* _WORK TO BE COMPLETED_: Please output all of the entries exactly and omit any images they hold.

═══

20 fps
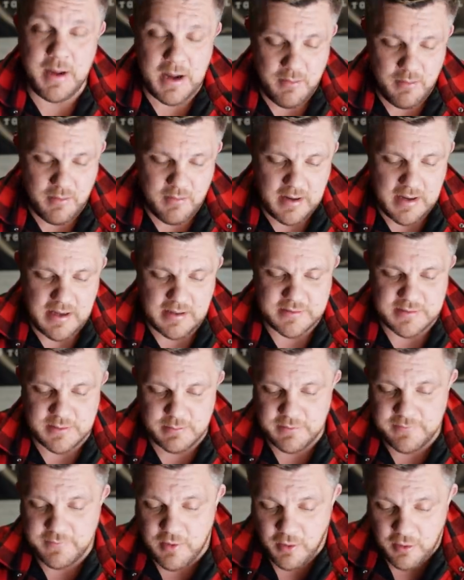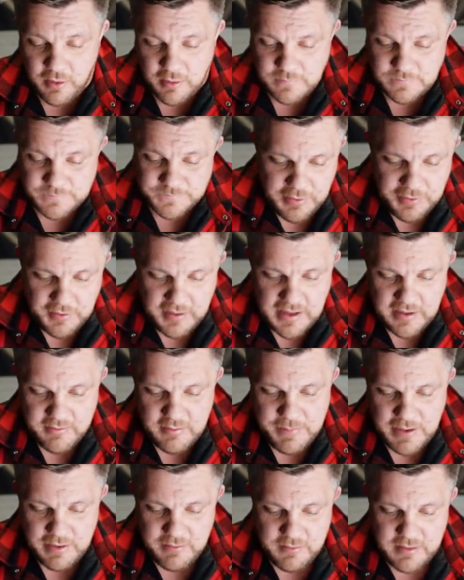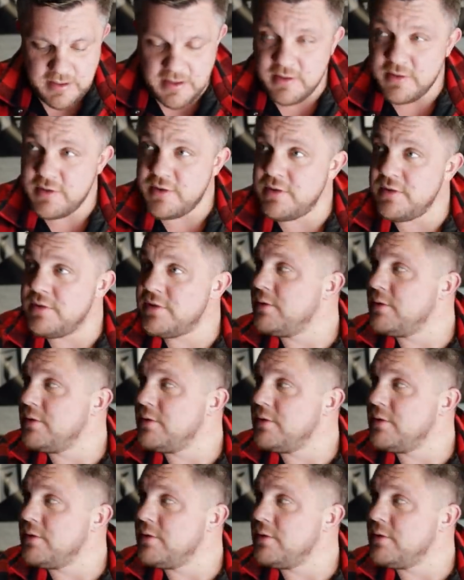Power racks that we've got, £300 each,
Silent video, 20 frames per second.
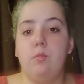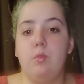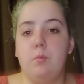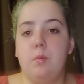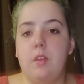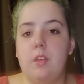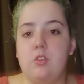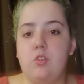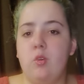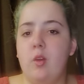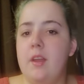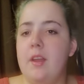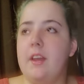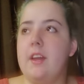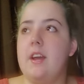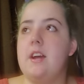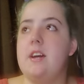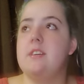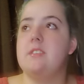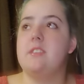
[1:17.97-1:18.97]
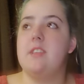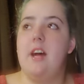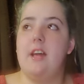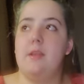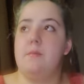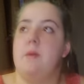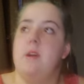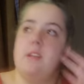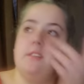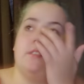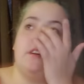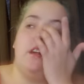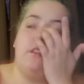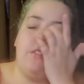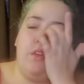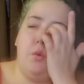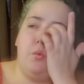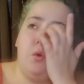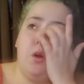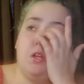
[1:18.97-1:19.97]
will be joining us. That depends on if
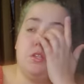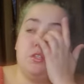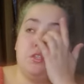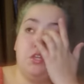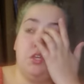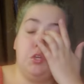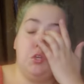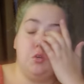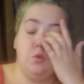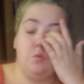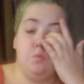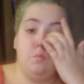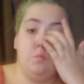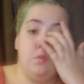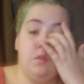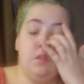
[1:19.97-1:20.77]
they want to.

═══

* _ANSWER TO THIS PROBLEM_:
20 fps
Power racks that we've got, £300 each,
Silent video, 20 frames per second.
[1:17.97-1:18.97]
[1:18.97-1:19.97]
will be joining us. That depends on if
[1:19.97-1:20.77]
they want to.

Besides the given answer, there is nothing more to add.